- What the exercise asks
Write out the listing verbatim. No pictures belong in it.

»»

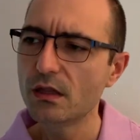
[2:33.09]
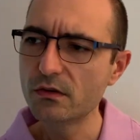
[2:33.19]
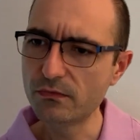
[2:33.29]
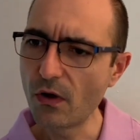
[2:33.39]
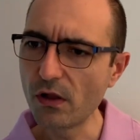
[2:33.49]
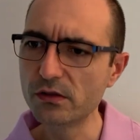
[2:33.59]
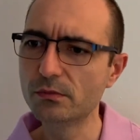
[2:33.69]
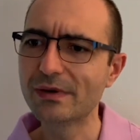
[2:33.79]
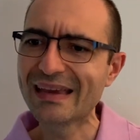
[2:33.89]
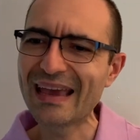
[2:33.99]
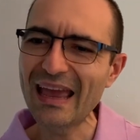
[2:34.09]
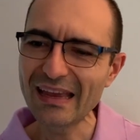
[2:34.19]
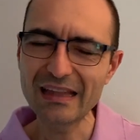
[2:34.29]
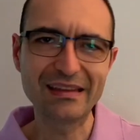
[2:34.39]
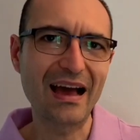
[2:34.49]
The volume can
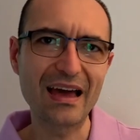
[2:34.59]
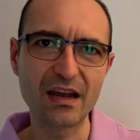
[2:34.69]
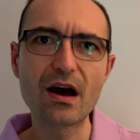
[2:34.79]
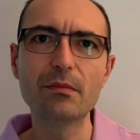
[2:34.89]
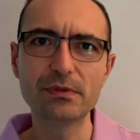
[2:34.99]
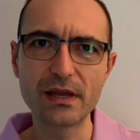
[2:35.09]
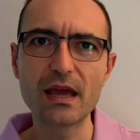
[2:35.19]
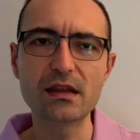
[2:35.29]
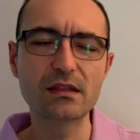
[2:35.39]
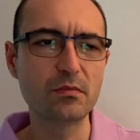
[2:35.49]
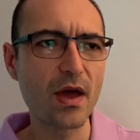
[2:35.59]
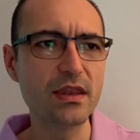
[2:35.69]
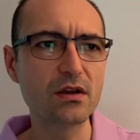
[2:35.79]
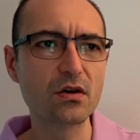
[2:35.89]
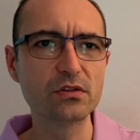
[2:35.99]
get kind of complicated
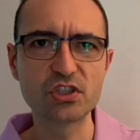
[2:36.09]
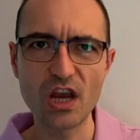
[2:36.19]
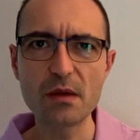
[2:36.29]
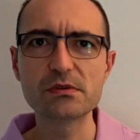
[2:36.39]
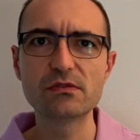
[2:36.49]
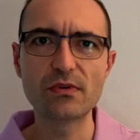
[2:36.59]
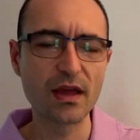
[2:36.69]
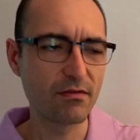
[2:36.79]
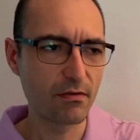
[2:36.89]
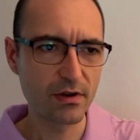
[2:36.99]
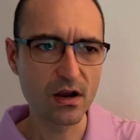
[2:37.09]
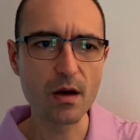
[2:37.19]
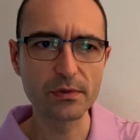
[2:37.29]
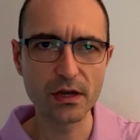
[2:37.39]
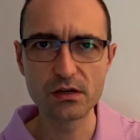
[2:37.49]
depending on the shapes. If I have a very
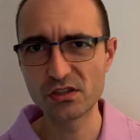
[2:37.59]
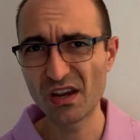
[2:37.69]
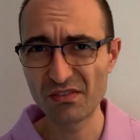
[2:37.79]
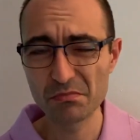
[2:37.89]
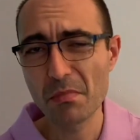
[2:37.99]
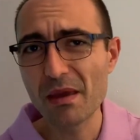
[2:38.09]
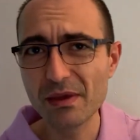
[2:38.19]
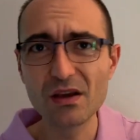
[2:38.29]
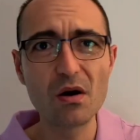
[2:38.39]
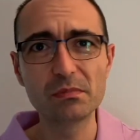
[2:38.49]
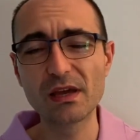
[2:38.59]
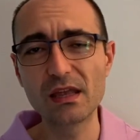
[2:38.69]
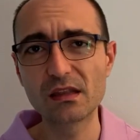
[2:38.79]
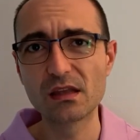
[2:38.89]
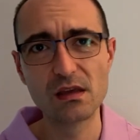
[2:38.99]
complicated shape, it may be
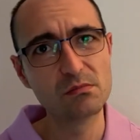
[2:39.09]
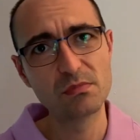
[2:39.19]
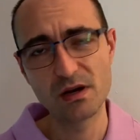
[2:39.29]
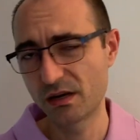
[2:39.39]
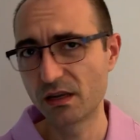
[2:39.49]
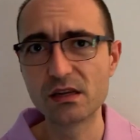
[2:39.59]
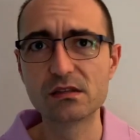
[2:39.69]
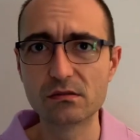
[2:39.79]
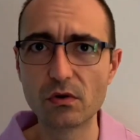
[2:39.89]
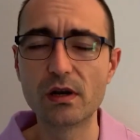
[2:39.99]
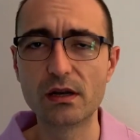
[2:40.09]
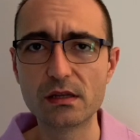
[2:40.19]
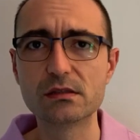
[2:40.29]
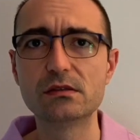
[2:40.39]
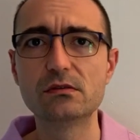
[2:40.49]
complicated, but it is what it
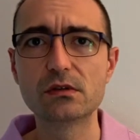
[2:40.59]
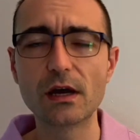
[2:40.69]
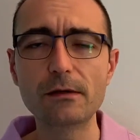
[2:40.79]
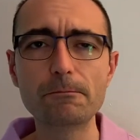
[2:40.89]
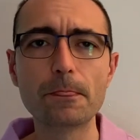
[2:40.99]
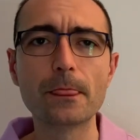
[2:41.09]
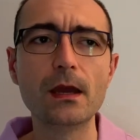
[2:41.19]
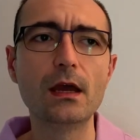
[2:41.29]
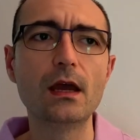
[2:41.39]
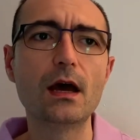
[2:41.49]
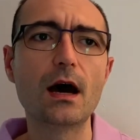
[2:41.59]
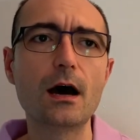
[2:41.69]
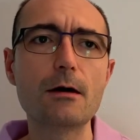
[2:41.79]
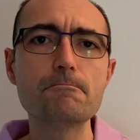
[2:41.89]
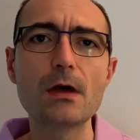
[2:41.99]
is, okay?
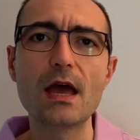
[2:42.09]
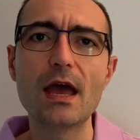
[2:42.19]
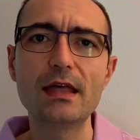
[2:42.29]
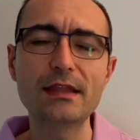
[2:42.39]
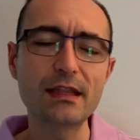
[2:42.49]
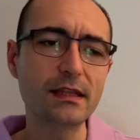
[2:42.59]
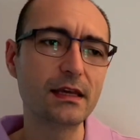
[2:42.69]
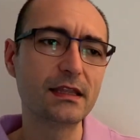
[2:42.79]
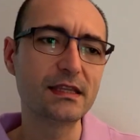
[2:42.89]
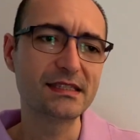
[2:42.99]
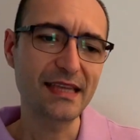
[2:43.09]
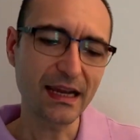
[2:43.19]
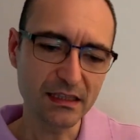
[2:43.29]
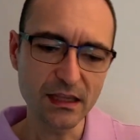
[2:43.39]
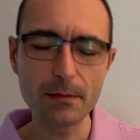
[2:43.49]
Um, and then the
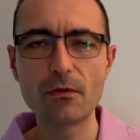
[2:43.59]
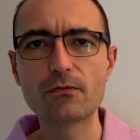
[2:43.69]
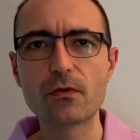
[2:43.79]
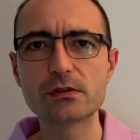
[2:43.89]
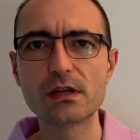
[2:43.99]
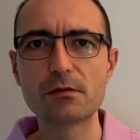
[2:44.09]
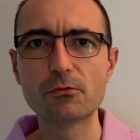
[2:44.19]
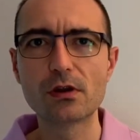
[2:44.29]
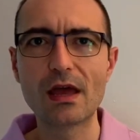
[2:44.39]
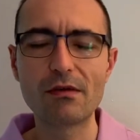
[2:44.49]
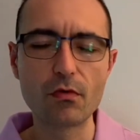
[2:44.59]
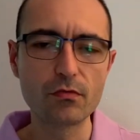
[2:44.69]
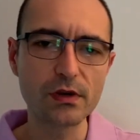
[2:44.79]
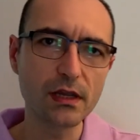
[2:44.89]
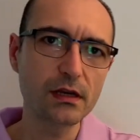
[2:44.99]
second type of force that I'm going to have
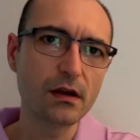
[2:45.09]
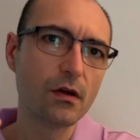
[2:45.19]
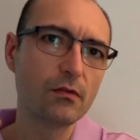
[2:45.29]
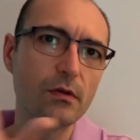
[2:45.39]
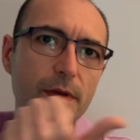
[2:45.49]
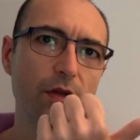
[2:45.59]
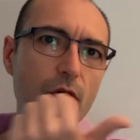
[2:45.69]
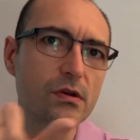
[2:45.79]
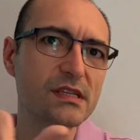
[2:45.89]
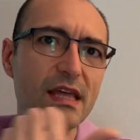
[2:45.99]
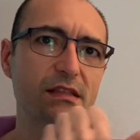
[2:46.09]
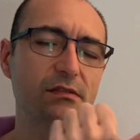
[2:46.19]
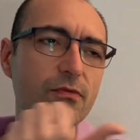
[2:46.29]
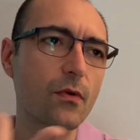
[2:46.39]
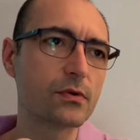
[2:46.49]
over here will be the horizontal
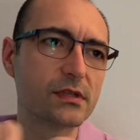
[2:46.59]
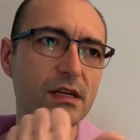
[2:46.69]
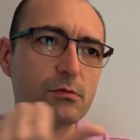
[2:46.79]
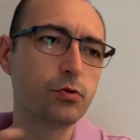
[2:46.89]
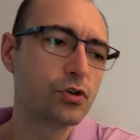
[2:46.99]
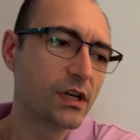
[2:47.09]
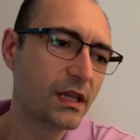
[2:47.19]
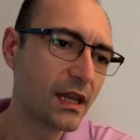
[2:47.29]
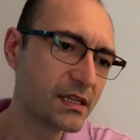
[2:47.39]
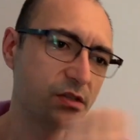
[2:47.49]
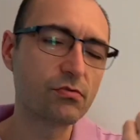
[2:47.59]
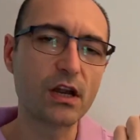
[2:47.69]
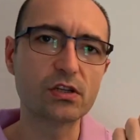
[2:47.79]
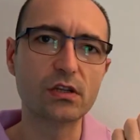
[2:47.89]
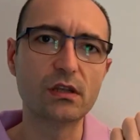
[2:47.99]
force that is pushing in this
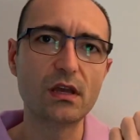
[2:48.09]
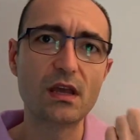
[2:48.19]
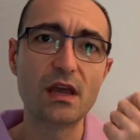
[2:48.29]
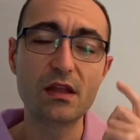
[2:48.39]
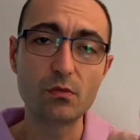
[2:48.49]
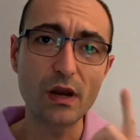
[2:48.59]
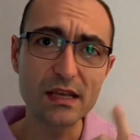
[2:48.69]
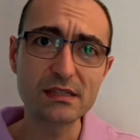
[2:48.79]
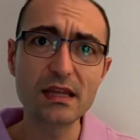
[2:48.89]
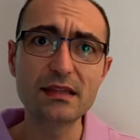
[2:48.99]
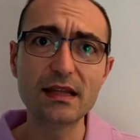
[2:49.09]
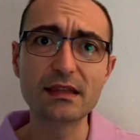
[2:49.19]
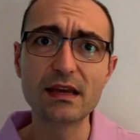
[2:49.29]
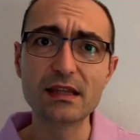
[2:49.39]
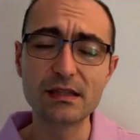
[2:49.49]
direction. And when I said
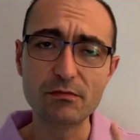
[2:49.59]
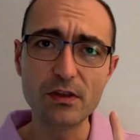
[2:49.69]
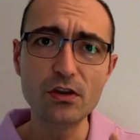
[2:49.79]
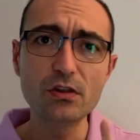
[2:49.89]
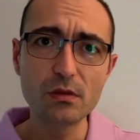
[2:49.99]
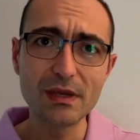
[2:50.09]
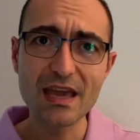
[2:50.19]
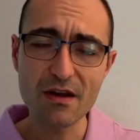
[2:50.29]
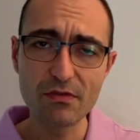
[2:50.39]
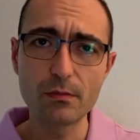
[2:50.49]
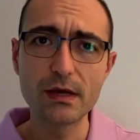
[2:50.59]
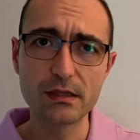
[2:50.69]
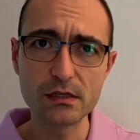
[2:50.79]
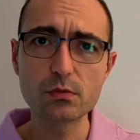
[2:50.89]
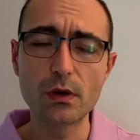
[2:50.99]
that, we need to be careful about
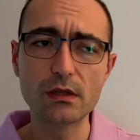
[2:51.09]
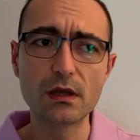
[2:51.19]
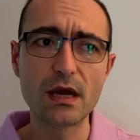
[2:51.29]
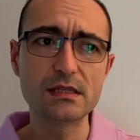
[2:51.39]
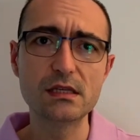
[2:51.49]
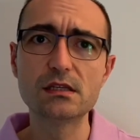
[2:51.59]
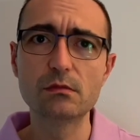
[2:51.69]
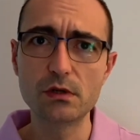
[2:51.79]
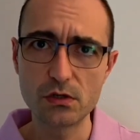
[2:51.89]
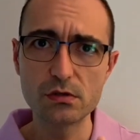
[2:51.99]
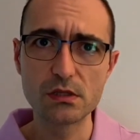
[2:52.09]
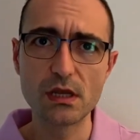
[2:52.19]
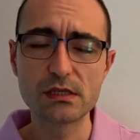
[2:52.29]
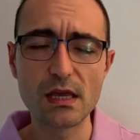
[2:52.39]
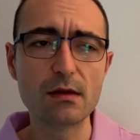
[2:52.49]
this one. I see some issues in
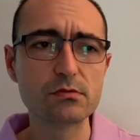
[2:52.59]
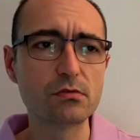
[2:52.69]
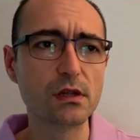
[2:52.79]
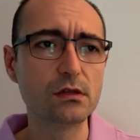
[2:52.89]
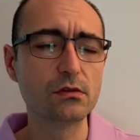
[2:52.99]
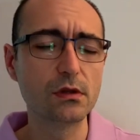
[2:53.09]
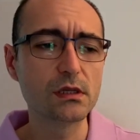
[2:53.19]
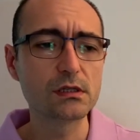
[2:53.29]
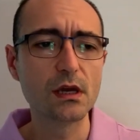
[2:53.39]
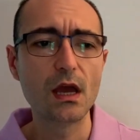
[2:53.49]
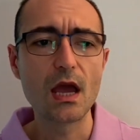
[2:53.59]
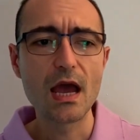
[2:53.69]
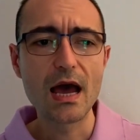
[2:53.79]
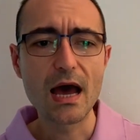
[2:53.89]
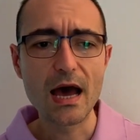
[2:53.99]
exams related to this.
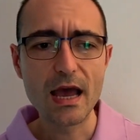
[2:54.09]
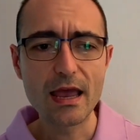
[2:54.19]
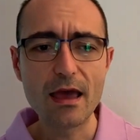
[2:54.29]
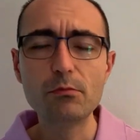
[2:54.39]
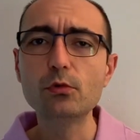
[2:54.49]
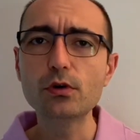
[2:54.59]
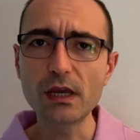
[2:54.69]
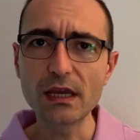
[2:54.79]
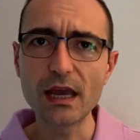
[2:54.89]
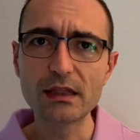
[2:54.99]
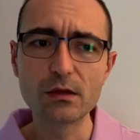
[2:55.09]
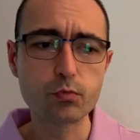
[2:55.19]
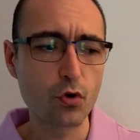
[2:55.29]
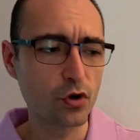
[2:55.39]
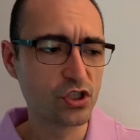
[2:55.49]
I am looking at the
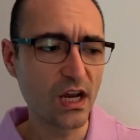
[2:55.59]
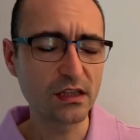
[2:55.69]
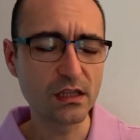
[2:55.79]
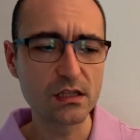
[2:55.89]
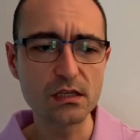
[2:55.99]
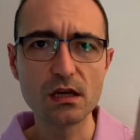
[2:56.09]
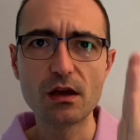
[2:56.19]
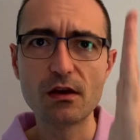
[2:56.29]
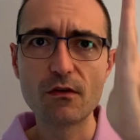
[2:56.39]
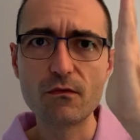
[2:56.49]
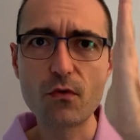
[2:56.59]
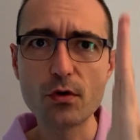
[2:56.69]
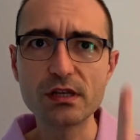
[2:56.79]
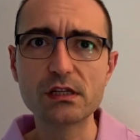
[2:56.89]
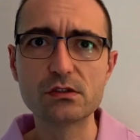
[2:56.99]
projected
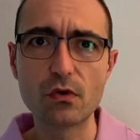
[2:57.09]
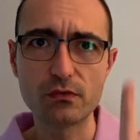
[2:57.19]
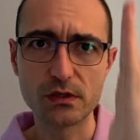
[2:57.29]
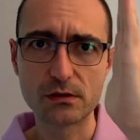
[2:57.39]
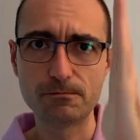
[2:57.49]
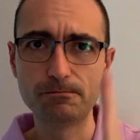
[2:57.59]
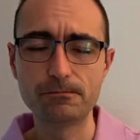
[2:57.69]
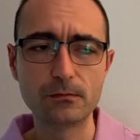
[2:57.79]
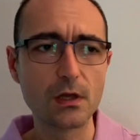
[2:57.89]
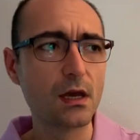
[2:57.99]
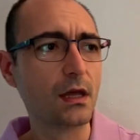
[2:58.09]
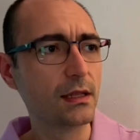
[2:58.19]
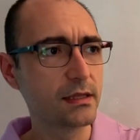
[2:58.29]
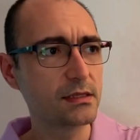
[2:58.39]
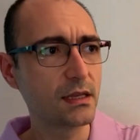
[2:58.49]
vertical surface.
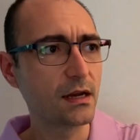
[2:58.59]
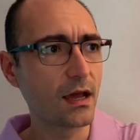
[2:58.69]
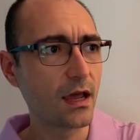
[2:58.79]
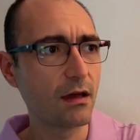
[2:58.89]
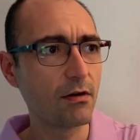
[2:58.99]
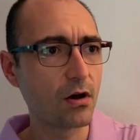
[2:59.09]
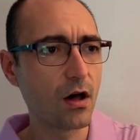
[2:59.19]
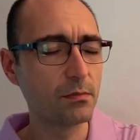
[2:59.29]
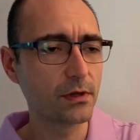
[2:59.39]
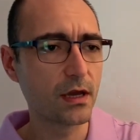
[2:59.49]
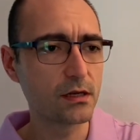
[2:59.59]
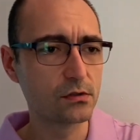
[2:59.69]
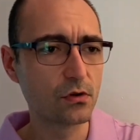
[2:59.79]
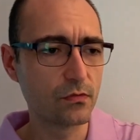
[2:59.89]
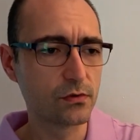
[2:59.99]
Let's say that I have a complicated
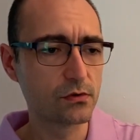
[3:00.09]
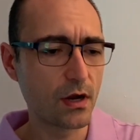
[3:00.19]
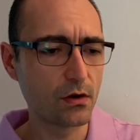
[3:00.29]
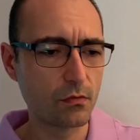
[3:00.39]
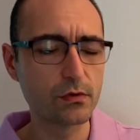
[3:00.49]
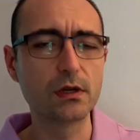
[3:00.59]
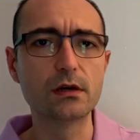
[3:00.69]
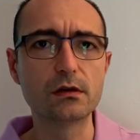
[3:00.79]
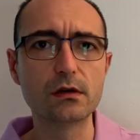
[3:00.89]
surface right over here.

««

- Task response
[2:33.09]
[2:33.19]
[2:33.29]
[2:33.39]
[2:33.49]
[2:33.59]
[2:33.69]
[2:33.79]
[2:33.89]
[2:33.99]
[2:34.09]
[2:34.19]
[2:34.29]
[2:34.39]
[2:34.49]
The volume can
[2:34.59]
[2:34.69]
[2:34.79]
[2:34.89]
[2:34.99]
[2:35.09]
[2:35.19]
[2:35.29]
[2:35.39]
[2:35.49]
[2:35.59]
[2:35.69]
[2:35.79]
[2:35.89]
[2:35.99]
get kind of complicated
[2:36.09]
[2:36.19]
[2:36.29]
[2:36.39]
[2:36.49]
[2:36.59]
[2:36.69]
[2:36.79]
[2:36.89]
[2:36.99]
[2:37.09]
[2:37.19]
[2:37.29]
[2:37.39]
[2:37.49]
depending on the shapes. If I have a very
[2:37.59]
[2:37.69]
[2:37.79]
[2:37.89]
[2:37.99]
[2:38.09]
[2:38.19]
[2:38.29]
[2:38.39]
[2:38.49]
[2:38.59]
[2:38.69]
[2:38.79]
[2:38.89]
[2:38.99]
complicated shape, it may be
[2:39.09]
[2:39.19]
[2:39.29]
[2:39.39]
[2:39.49]
[2:39.59]
[2:39.69]
[2:39.79]
[2:39.89]
[2:39.99]
[2:40.09]
[2:40.19]
[2:40.29]
[2:40.39]
[2:40.49]
complicated, but it is what it
[2:40.59]
[2:40.69]
[2:40.79]
[2:40.89]
[2:40.99]
[2:41.09]
[2:41.19]
[2:41.29]
[2:41.39]
[2:41.49]
[2:41.59]
[2:41.69]
[2:41.79]
[2:41.89]
[2:41.99]
is, okay?
[2:42.09]
[2:42.19]
[2:42.29]
[2:42.39]
[2:42.49]
[2:42.59]
[2:42.69]
[2:42.79]
[2:42.89]
[2:42.99]
[2:43.09]
[2:43.19]
[2:43.29]
[2:43.39]
[2:43.49]
Um, and then the
[2:43.59]
[2:43.69]
[2:43.79]
[2:43.89]
[2:43.99]
[2:44.09]
[2:44.19]
[2:44.29]
[2:44.39]
[2:44.49]
[2:44.59]
[2:44.69]
[2:44.79]
[2:44.89]
[2:44.99]
second type of force that I'm going to have
[2:45.09]
[2:45.19]
[2:45.29]
[2:45.39]
[2:45.49]
[2:45.59]
[2:45.69]
[2:45.79]
[2:45.89]
[2:45.99]
[2:46.09]
[2:46.19]
[2:46.29]
[2:46.39]
[2:46.49]
over here will be the horizontal
[2:46.59]
[2:46.69]
[2:46.79]
[2:46.89]
[2:46.99]
[2:47.09]
[2:47.19]
[2:47.29]
[2:47.39]
[2:47.49]
[2:47.59]
[2:47.69]
[2:47.79]
[2:47.89]
[2:47.99]
force that is pushing in this
[2:48.09]
[2:48.19]
[2:48.29]
[2:48.39]
[2:48.49]
[2:48.59]
[2:48.69]
[2:48.79]
[2:48.89]
[2:48.99]
[2:49.09]
[2:49.19]
[2:49.29]
[2:49.39]
[2:49.49]
direction. And when I said
[2:49.59]
[2:49.69]
[2:49.79]
[2:49.89]
[2:49.99]
[2:50.09]
[2:50.19]
[2:50.29]
[2:50.39]
[2:50.49]
[2:50.59]
[2:50.69]
[2:50.79]
[2:50.89]
[2:50.99]
that, we need to be careful about
[2:51.09]
[2:51.19]
[2:51.29]
[2:51.39]
[2:51.49]
[2:51.59]
[2:51.69]
[2:51.79]
[2:51.89]
[2:51.99]
[2:52.09]
[2:52.19]
[2:52.29]
[2:52.39]
[2:52.49]
this one. I see some issues in
[2:52.59]
[2:52.69]
[2:52.79]
[2:52.89]
[2:52.99]
[2:53.09]
[2:53.19]
[2:53.29]
[2:53.39]
[2:53.49]
[2:53.59]
[2:53.69]
[2:53.79]
[2:53.89]
[2:53.99]
exams related to this.
[2:54.09]
[2:54.19]
[2:54.29]
[2:54.39]
[2:54.49]
[2:54.59]
[2:54.69]
[2:54.79]
[2:54.89]
[2:54.99]
[2:55.09]
[2:55.19]
[2:55.29]
[2:55.39]
[2:55.49]
I am looking at the
[2:55.59]
[2:55.69]
[2:55.79]
[2:55.89]
[2:55.99]
[2:56.09]
[2:56.19]
[2:56.29]
[2:56.39]
[2:56.49]
[2:56.59]
[2:56.69]
[2:56.79]
[2:56.89]
[2:56.99]
projected
[2:57.09]
[2:57.19]
[2:57.29]
[2:57.39]
[2:57.49]
[2:57.59]
[2:57.69]
[2:57.79]
[2:57.89]
[2:57.99]
[2:58.09]
[2:58.19]
[2:58.29]
[2:58.39]
[2:58.49]
vertical surface.
[2:58.59]
[2:58.69]
[2:58.79]
[2:58.89]
[2:58.99]
[2:59.09]
[2:59.19]
[2:59.29]
[2:59.39]
[2:59.49]
[2:59.59]
[2:59.69]
[2:59.79]
[2:59.89]
[2:59.99]
Let's say that I have a complicated
[3:00.09]
[3:00.19]
[3:00.29]
[3:00.39]
[3:00.49]
[3:00.59]
[3:00.69]
[3:00.79]
[3:00.89]
surface right over here.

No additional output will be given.